Segment Start: EXERCISE DATA
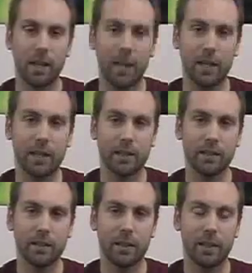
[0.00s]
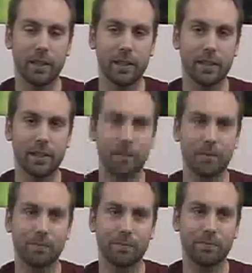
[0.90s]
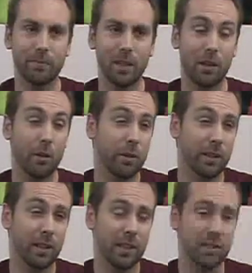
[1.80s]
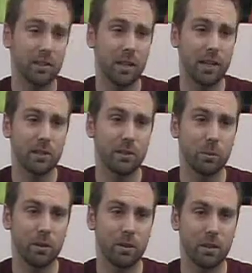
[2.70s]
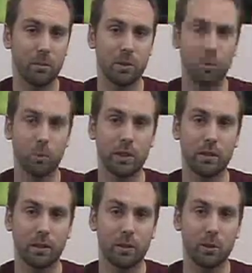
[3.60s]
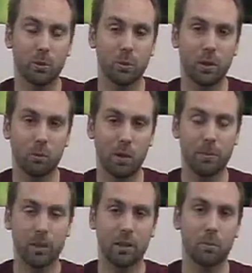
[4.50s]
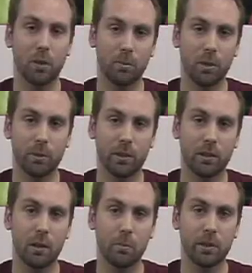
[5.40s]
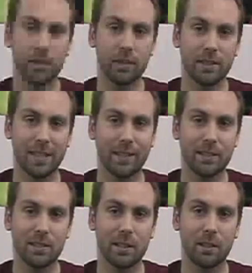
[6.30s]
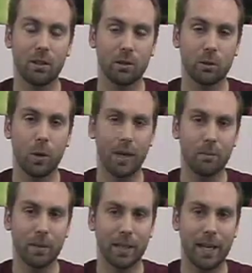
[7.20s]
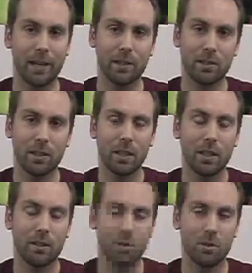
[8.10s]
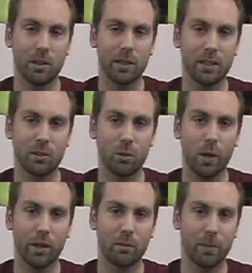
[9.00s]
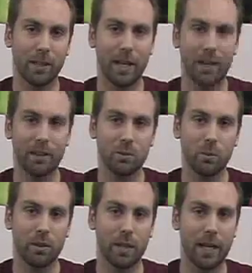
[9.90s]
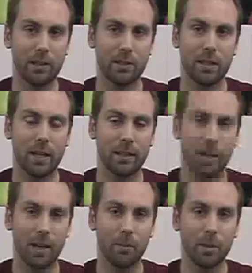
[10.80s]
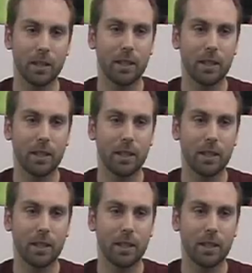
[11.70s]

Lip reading: And another thing, I guess, that ties in with Mr. Whedon, a new prop replica company is on the scene called Quantum Mechanics. Their site is quantummechanicswithanx.com,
Segment End: EXERCISE DATA
WHAT YOU ARE ASKED TO DO: Pictures are to be left out; please print the rest of the records above word for word.

ANSWER FOR THE TASK:
[0.00s]
[0.90s]
[1.80s]
[2.70s]
[3.60s]
[4.50s]
[5.40s]
[6.30s]
[7.20s]
[8.10s]
[9.00s]
[9.90s]
[10.80s]
[11.70s]

Lip reading: And another thing, I guess, that ties in with Mr. Whedon, a new prop replica company is on the scene called Quantum Mechanics. Their site is quantummechanicswithanx.com,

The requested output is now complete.